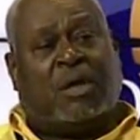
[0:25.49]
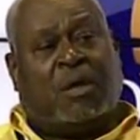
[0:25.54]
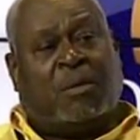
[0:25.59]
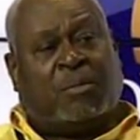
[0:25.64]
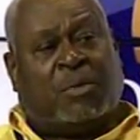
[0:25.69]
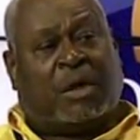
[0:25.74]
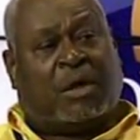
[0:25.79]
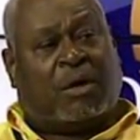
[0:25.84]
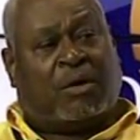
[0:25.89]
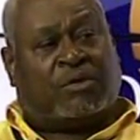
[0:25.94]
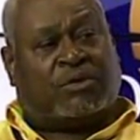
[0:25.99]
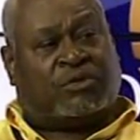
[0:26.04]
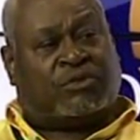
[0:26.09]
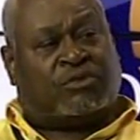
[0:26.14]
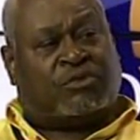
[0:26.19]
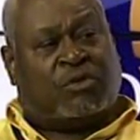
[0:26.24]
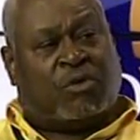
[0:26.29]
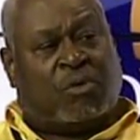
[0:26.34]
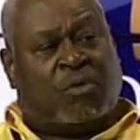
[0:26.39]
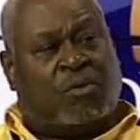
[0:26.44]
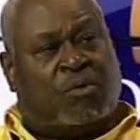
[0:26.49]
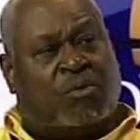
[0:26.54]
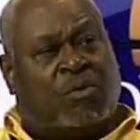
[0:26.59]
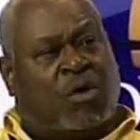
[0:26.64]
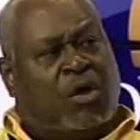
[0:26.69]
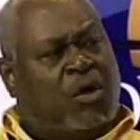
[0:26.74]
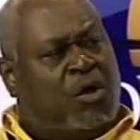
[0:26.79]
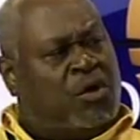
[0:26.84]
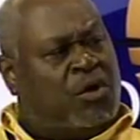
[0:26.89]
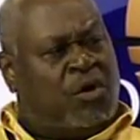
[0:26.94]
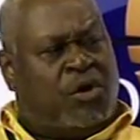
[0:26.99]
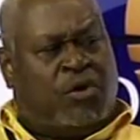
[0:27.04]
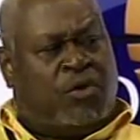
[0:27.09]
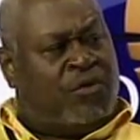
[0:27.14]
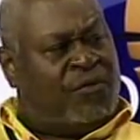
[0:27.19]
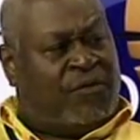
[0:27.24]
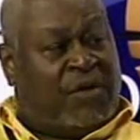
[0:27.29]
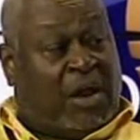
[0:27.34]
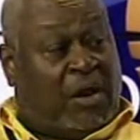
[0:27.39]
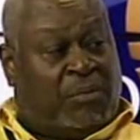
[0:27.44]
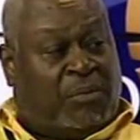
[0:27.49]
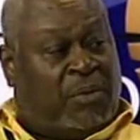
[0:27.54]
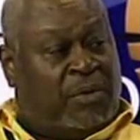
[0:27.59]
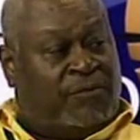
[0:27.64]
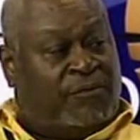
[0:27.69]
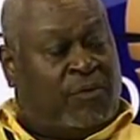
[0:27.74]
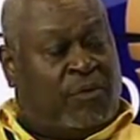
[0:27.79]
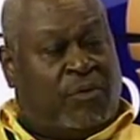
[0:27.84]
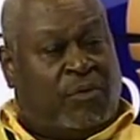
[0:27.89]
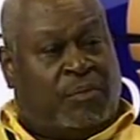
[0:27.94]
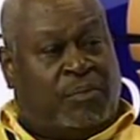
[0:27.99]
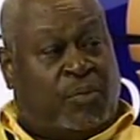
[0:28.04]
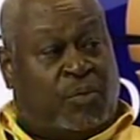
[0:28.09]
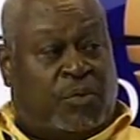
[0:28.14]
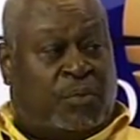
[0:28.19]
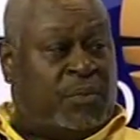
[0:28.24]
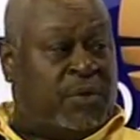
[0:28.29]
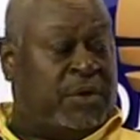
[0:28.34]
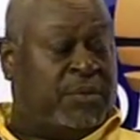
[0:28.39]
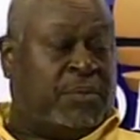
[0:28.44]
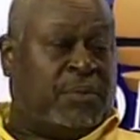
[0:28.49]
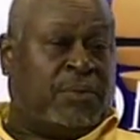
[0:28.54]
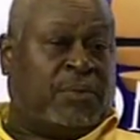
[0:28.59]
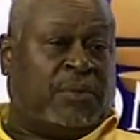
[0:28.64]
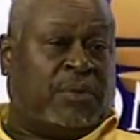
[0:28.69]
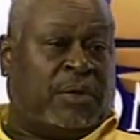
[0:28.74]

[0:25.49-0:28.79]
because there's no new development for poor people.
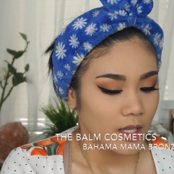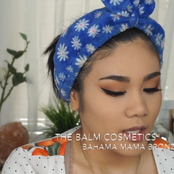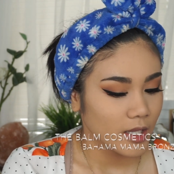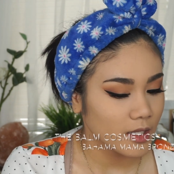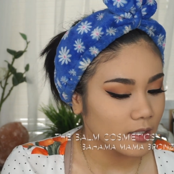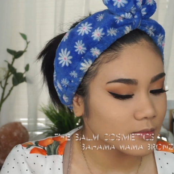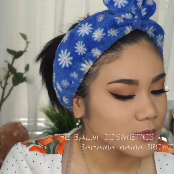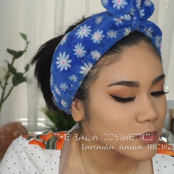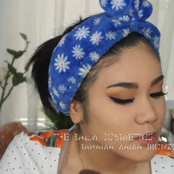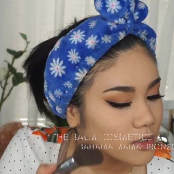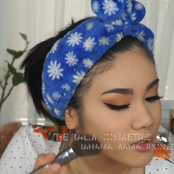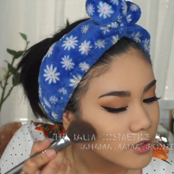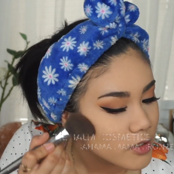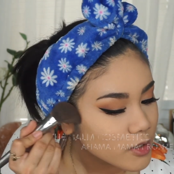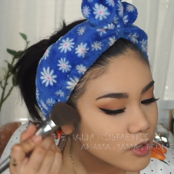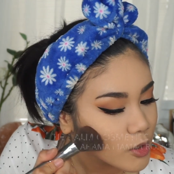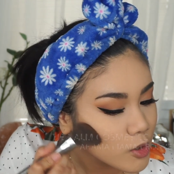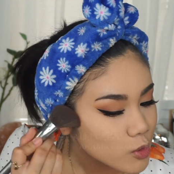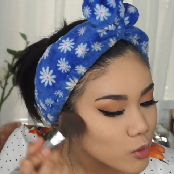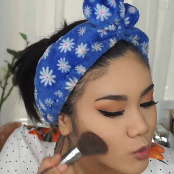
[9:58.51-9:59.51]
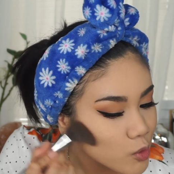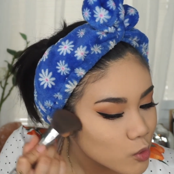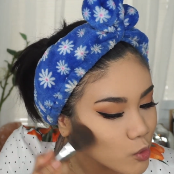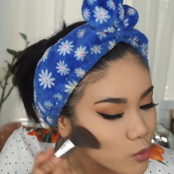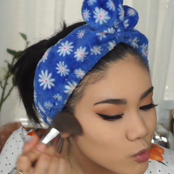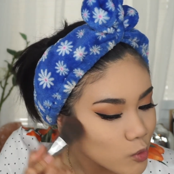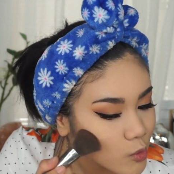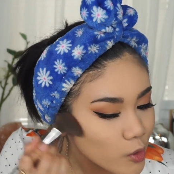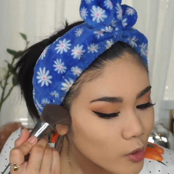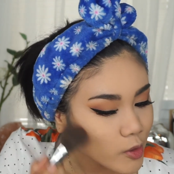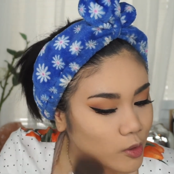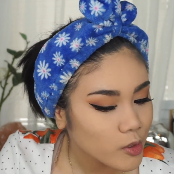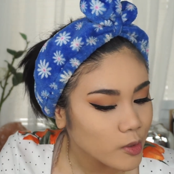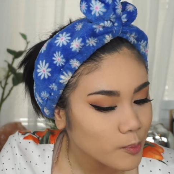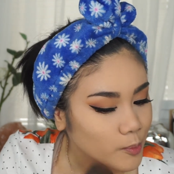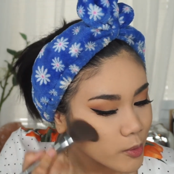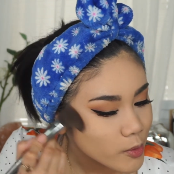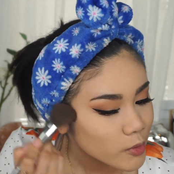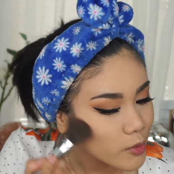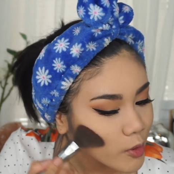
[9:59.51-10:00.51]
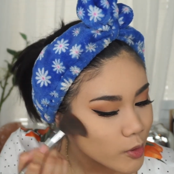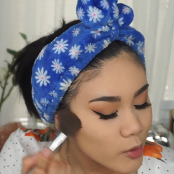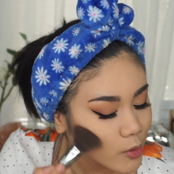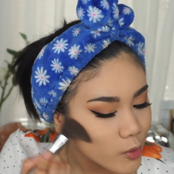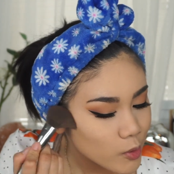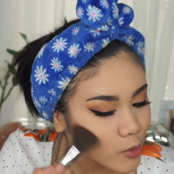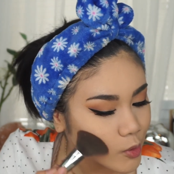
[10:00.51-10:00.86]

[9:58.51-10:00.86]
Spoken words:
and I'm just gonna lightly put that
- - - -
YOUR OBJECTIVE: Leave the images out as you retype each line of the material exactly.

RESPONSE TO THE TASK:
[0:25.49]
[0:25.54]
[0:25.59]
[0:25.64]
[0:25.69]
[0:25.74]
[0:25.79]
[0:25.84]
[0:25.89]
[0:25.94]
[0:25.99]
[0:26.04]
[0:26.09]
[0:26.14]
[0:26.19]
[0:26.24]
[0:26.29]
[0:26.34]
[0:26.39]
[0:26.44]
[0:26.49]
[0:26.54]
[0:26.59]
[0:26.64]
[0:26.69]
[0:26.74]
[0:26.79]
[0:26.84]
[0:26.89]
[0:26.94]
[0:26.99]
[0:27.04]
[0:27.09]
[0:27.14]
[0:27.19]
[0:27.24]
[0:27.29]
[0:27.34]
[0:27.39]
[0:27.44]
[0:27.49]
[0:27.54]
[0:27.59]
[0:27.64]
[0:27.69]
[0:27.74]
[0:27.79]
[0:27.84]
[0:27.89]
[0:27.94]
[0:27.99]
[0:28.04]
[0:28.09]
[0:28.14]
[0:28.19]
[0:28.24]
[0:28.29]
[0:28.34]
[0:28.39]
[0:28.44]
[0:28.49]
[0:28.54]
[0:28.59]
[0:28.64]
[0:28.69]
[0:28.74]

[0:25.49-0:28.79]
because there's no new development for poor people.
[9:58.51-9:59.51]
[9:59.51-10:00.51]
[10:00.51-10:00.86]

[9:58.51-10:00.86]
Spoken words:
and I'm just gonna lightly put that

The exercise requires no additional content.